What is the right oversight structure for a church? This simple question has split countless churches and denominations. Unfortunately, answering the question is just as dangerous as failing to do so.
As the Antioch Movement continues to grow, it’s a sobering reality to consider.
Before we continue, let’s recognize we could’ve avoided this entire conversation. One simple book added to the Canon of Scripture is all we needed to decisively settle the debate. Just one sermon from Jesus in the Gospel account, or perhaps even a small chapter buried in a Pauline letter could have resolved the matter once and for all. Why is this missing?
The Old Testament prescribed the precise function of the Temple worship, liturgical calendar, and division of priests (and their clothing!). The New Testament is strangely silent. To be sure, church is described throughout the book of Acts, and Paul’s letters reference the fledging structure, but there is no definitive, linear prescription for how to organize the local church.
Most Bible scholars, representing most church traditions, affirm there is not a clear structure of government presented in Scripture. To be clear, they’ll zealously argue why their structure is the most biblical, but they do so with the acknowledgment that the New Testament is not clear on the topic.
I trust in the leadership of the Holy Spirit to inspire the Bible, so I must accept this reality as God’s will, which prompts me to ask the question: Why? Why was this important detail largely overlooked? Why did God allow this ambiguity, fully knowing the impact on future generations?
The answer to what God didn’t give us is found in what God gave us instead. The foundation of the Church is not in form or structure, instead it’s based on a Person and the new life He provides. If we understand Jesus’ role in the church, our identity in Him, and our charge to love one another, then we’ll discern the right structure. Even if we get it wrong, it’ll still work out because structure is of far less concern.

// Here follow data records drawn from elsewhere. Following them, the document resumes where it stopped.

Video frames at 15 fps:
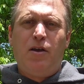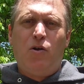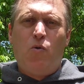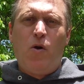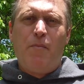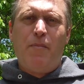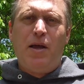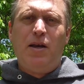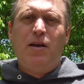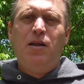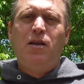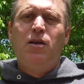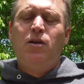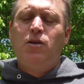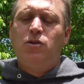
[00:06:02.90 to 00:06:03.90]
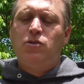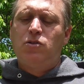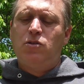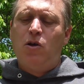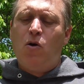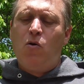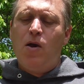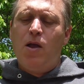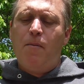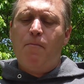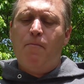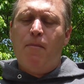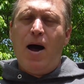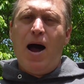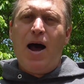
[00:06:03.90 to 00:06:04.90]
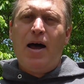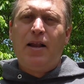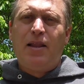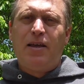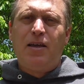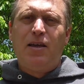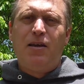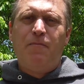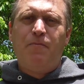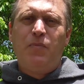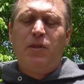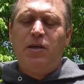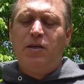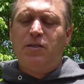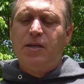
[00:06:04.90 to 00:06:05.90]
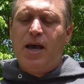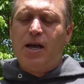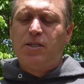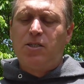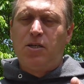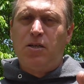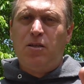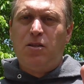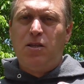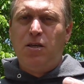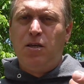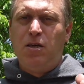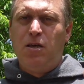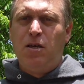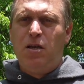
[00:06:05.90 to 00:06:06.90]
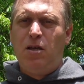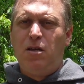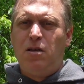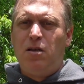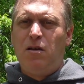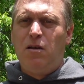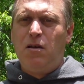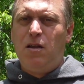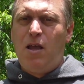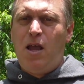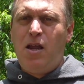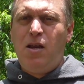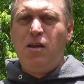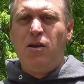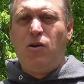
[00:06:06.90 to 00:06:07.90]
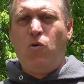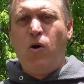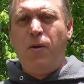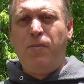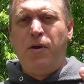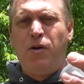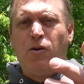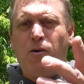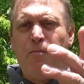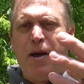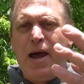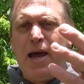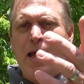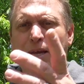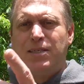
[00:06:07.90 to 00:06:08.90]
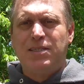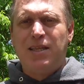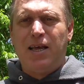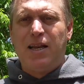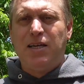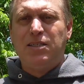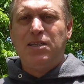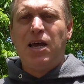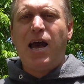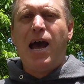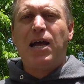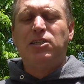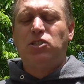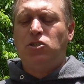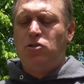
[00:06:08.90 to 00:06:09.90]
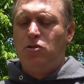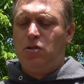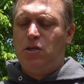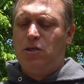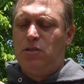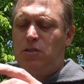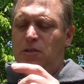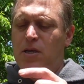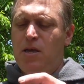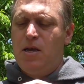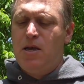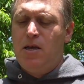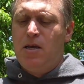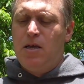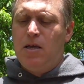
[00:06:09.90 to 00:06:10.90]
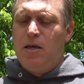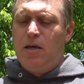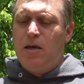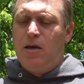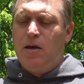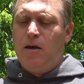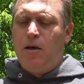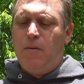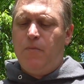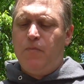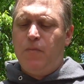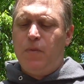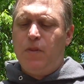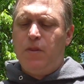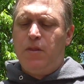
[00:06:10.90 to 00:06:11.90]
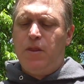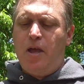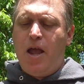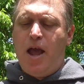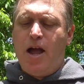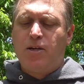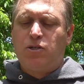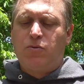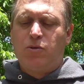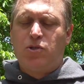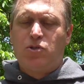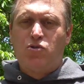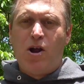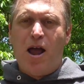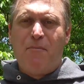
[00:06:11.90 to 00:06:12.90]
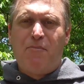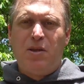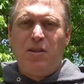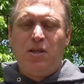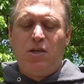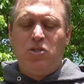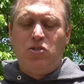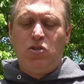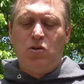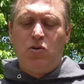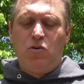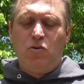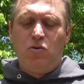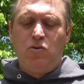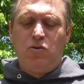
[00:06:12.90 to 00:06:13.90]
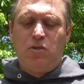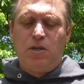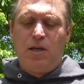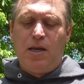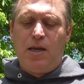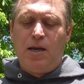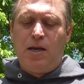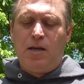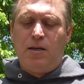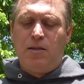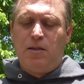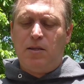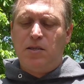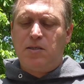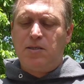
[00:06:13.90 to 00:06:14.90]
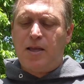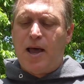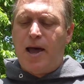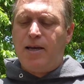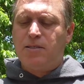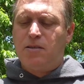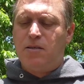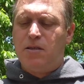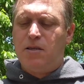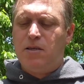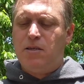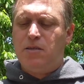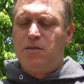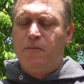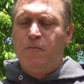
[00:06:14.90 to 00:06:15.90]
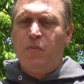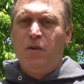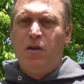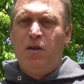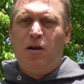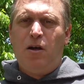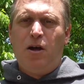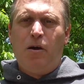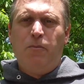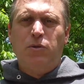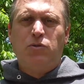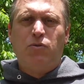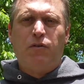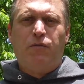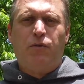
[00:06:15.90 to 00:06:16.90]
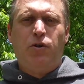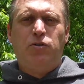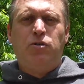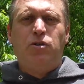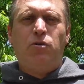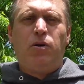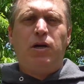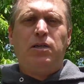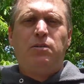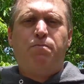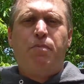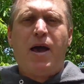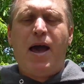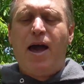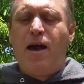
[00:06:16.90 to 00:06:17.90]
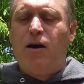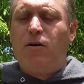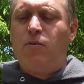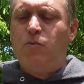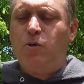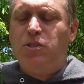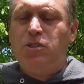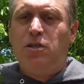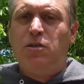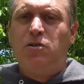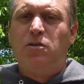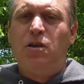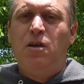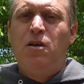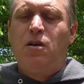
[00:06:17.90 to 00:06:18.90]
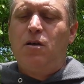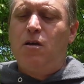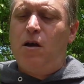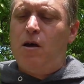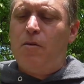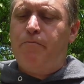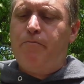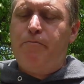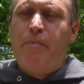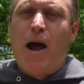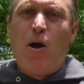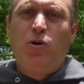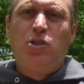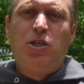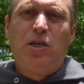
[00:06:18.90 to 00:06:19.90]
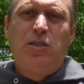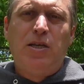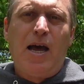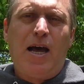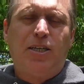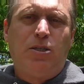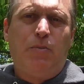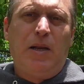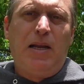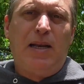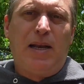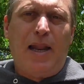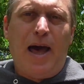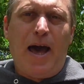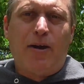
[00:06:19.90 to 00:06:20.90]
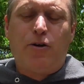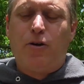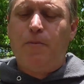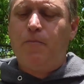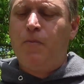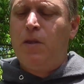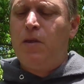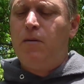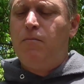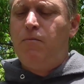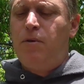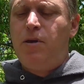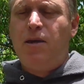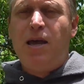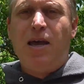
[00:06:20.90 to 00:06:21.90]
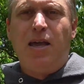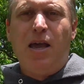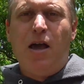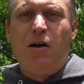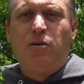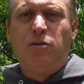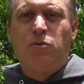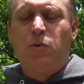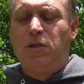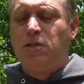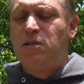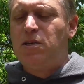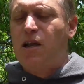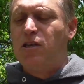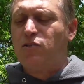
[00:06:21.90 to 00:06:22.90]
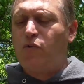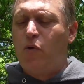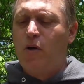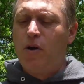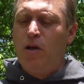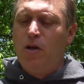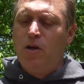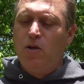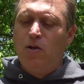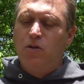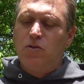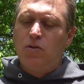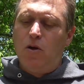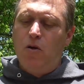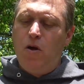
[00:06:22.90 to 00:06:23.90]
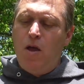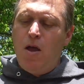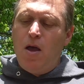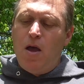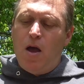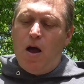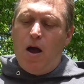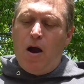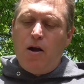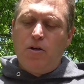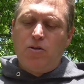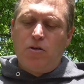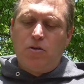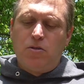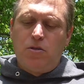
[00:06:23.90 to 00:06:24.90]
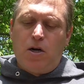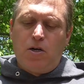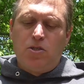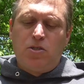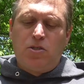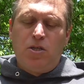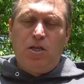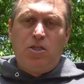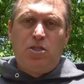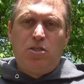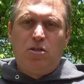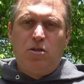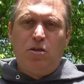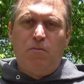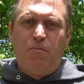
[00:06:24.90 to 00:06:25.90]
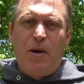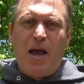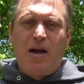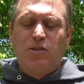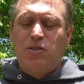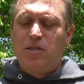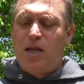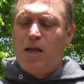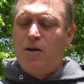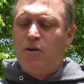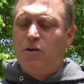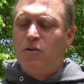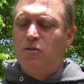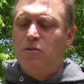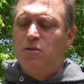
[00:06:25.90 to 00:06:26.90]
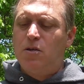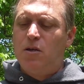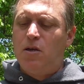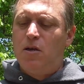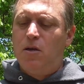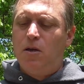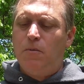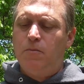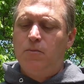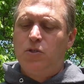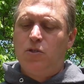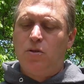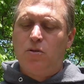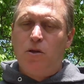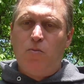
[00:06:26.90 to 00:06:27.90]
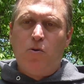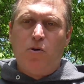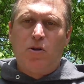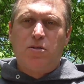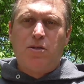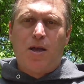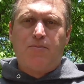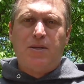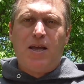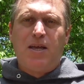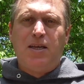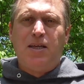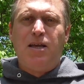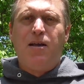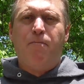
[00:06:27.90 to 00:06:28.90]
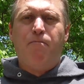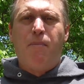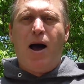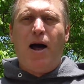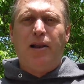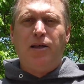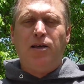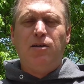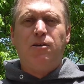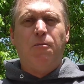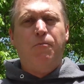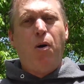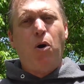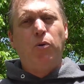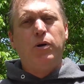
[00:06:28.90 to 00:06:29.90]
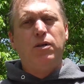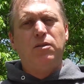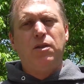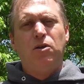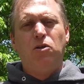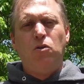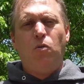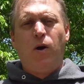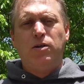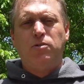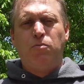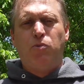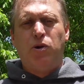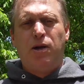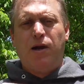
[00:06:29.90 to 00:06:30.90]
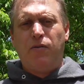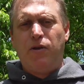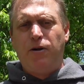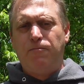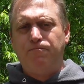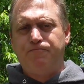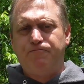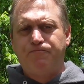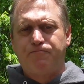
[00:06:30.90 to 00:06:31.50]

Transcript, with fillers: Equipment. So MOLLE is actually the any equipment or bags that attach to this. Um, the actual strapping that is used and the size of these um, was referred to as PAL, which is called Pouch Attachment Ladder. PAL is what it stands for. So ours are, are stitched to PAL standards, um, so they will accept any MOLLE component that you want to put on there.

Oversight structure is important, don’t get me wrong. A bad one will hurt the church, and a good one will contribute to health. But before we debate structure, we must first reorient our perspective. This begins a five-part series to analyze various modes of governance. It’s tempting to jump right into the detail and miss the most important part. Too much energy is spent on the details of structure—image if we put refocused that energy onto the leadership of Jesus, Godly character, authentic love, and mutual submission to one another.
Jesus is the Head of the Church. Not you. Not me. Not the elders, apostles, episcopate, presbytery, finance committee, congregational vote, or any other human structure. I cannot overemphasize this point: Oversight structures exist to discern the will of Jesus in leading His Church.
He invites us to partner with Him, works through us, and empowers us to serve as priests within His temple, but He is in charge. This trust must shape any structure. I love the example that Jamey Miller and the Antioch Fort Worth elders set by beginning every elder’s meeting with this reminder.
Furthermore, I believe the way we actually live is much more important than the structure we utilize. Jesus clearly stated that we are to love one another, become the servant of all, consider others interests above our own, lay down our life for our friends, make disciples of all nations, care for the poor, and abide in Him (to name a few). Expand the list to remind us to be quick to listen, slow to anger, slow to speak. We’re called to walk in humility, not be greedy, not be contentious, not slander or gossip. You get the point.
If we actually lived this way, then just about any structure works. If not, our sin will sabotage even the best forms of governance. Don’t forget it. This is more important than every other discussion related to governance. The Bible may not provide clarity on the forms of Church, but it’s extremely clear on how the Church is supposed to live.
We submit to the Head and we grow as disciples to walk in Christ-like character. How do we do this?
- Bible – The headship of Christ is first revealed in His Word. This is the foundation of any healthy church; when we place reason or tradition on par with Scripture then we’ve put man in charge of the Church, and it never works.
- Holy Spirit – The Holy Spirit comes to convict, lead us into all truth, and provide counsel. In the book of Acts, He is mentioned over fifty times. Scripture clearly reveals Him to actively lead the Church. 1 Corinthians 12 and Ephesians 4 both teach us that God distributes spiritual gifts among His Body, which are used to edify, equip, and release the Church for ministry. No one person is given the answer; instead, we seek the Spirit together. As we do so, we must remember that the Spirit will never contradict the Word.
- Application – The last two points anchor church government, but the complexity of life leaves a lot of unanswered questions. Should we build a building? Or start a new church? Or change the service times? No Bible verse speaks definitively. We need to take the principles of the Word, seek the leadership of the Spirit, and exercise the wisdom of God found in the Body to make these decisions.
I propose that the best way to seek God in areas of scriptural ambiguity is to start by emphasizing what is clear. We need to wrestle through government, but if in the process, we neglect the fruit of the Spirit or a passionate devotion to Jesus, then our answers will be flawed. Let’s pursue what we know, let’s submit ourselves to the Head and allow Him to transform our interactions with others. I’d much rather get government wrong and still look like Jesus than I would to perfectly install a government, but with a divisive and slanderous attitude.